Task goal: Without changing a thing, reproduce the entire listing and leave out its pictures.

Information given:
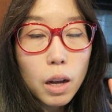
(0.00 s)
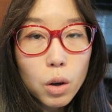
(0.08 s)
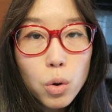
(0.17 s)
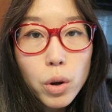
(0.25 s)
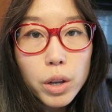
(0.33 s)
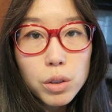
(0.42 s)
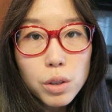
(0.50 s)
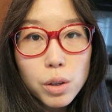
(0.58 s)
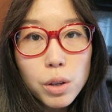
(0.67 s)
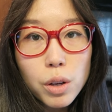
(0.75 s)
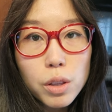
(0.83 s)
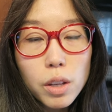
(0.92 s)
I'm going to
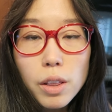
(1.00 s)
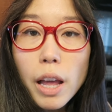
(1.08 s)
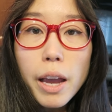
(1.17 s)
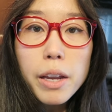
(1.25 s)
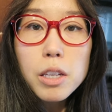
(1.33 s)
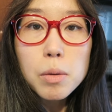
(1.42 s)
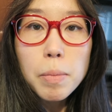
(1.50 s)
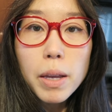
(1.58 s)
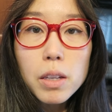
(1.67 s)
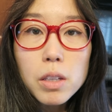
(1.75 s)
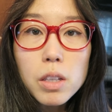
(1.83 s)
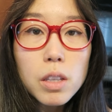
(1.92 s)
cook the lion's
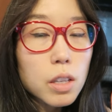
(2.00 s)
mane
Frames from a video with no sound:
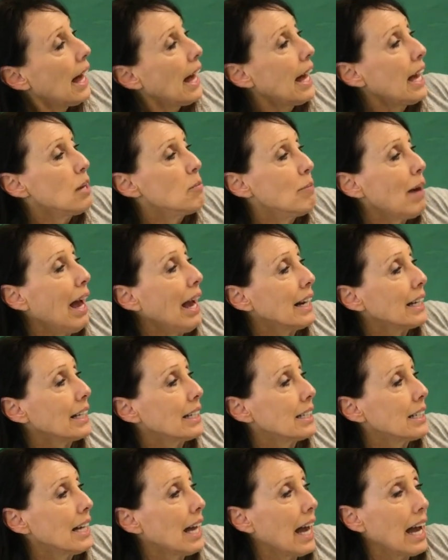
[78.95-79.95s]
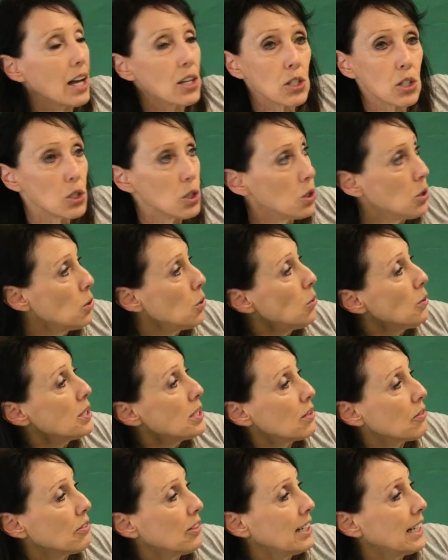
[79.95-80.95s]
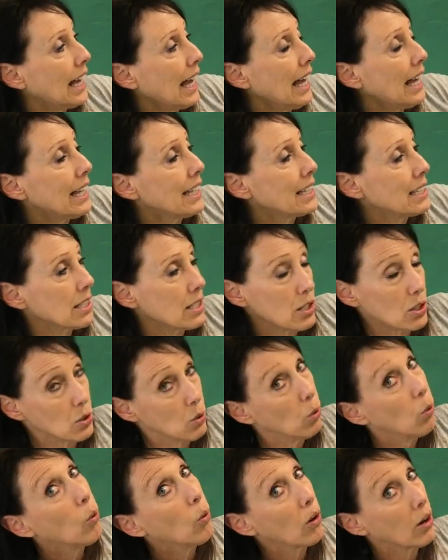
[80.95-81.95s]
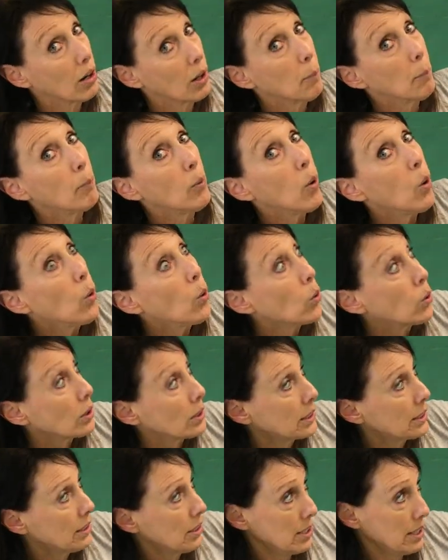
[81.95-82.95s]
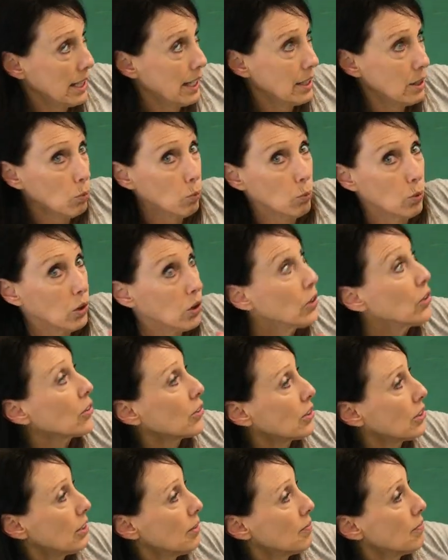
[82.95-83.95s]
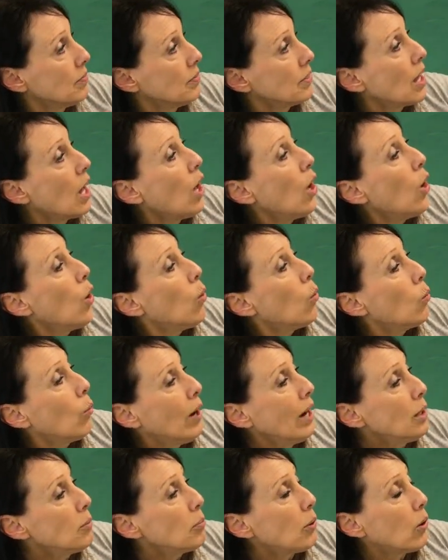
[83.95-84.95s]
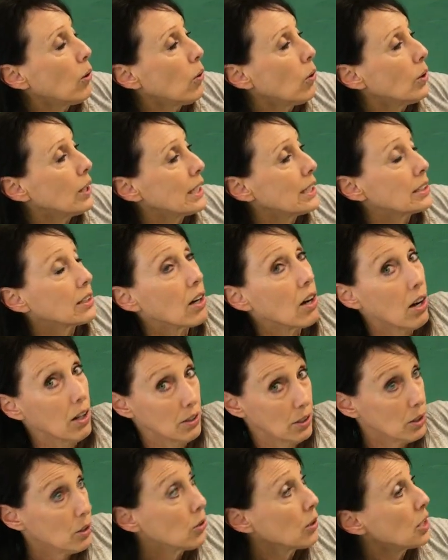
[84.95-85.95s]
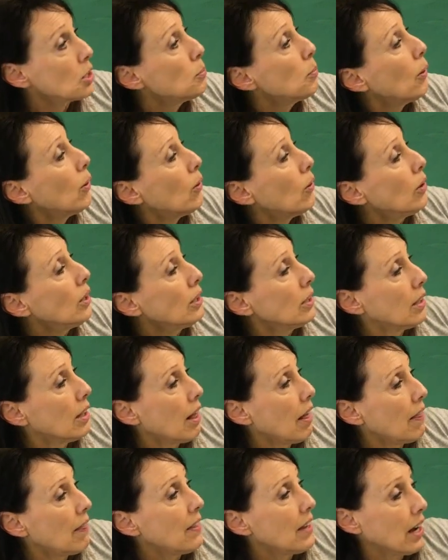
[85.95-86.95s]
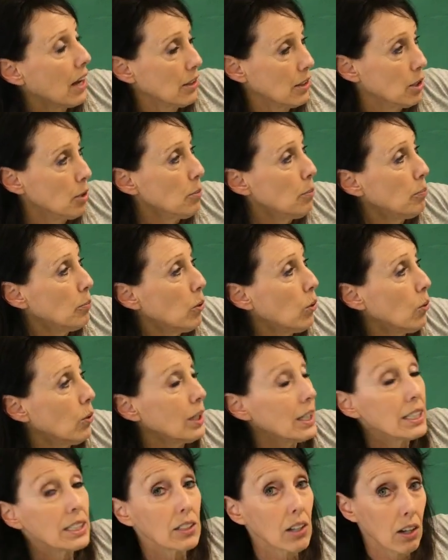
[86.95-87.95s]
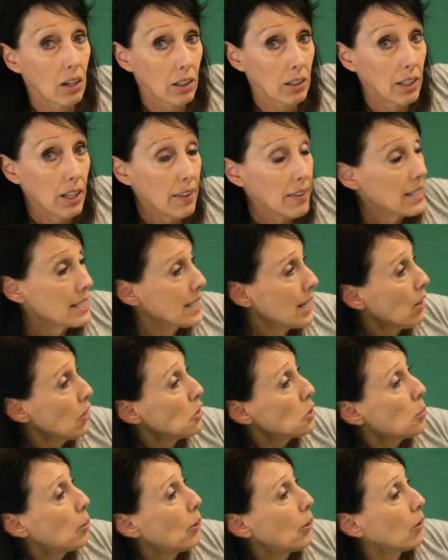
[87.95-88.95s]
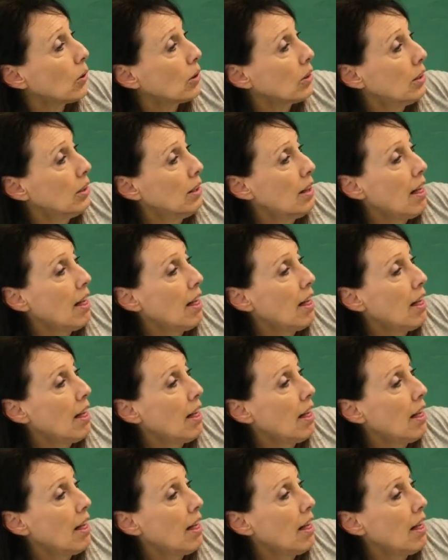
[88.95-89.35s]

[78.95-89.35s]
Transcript: A magnet has two different ends, or poles, just like the Earth. One pole is called the North Pole. The other pole is called the South Pole.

Exercise answer:
(0.00 s)
(0.08 s)
(0.17 s)
(0.25 s)
(0.33 s)
(0.42 s)
(0.50 s)
(0.58 s)
(0.67 s)
(0.75 s)
(0.83 s)
(0.92 s)
I'm going to
(1.00 s)
(1.08 s)
(1.17 s)
(1.25 s)
(1.33 s)
(1.42 s)
(1.50 s)
(1.58 s)
(1.67 s)
(1.75 s)
(1.83 s)
(1.92 s)
cook the lion's
(2.00 s)
mane
Frames from a video with no sound:
[78.95-79.95s]
[79.95-80.95s]
[80.95-81.95s]
[81.95-82.95s]
[82.95-83.95s]
[83.95-84.95s]
[84.95-85.95s]
[85.95-86.95s]
[86.95-87.95s]
[87.95-88.95s]
[88.95-89.35s]

[78.95-89.35s]
Transcript: A magnet has two different ends, or poles, just like the Earth. One pole is called the North Pole. The other pole is called the South Pole.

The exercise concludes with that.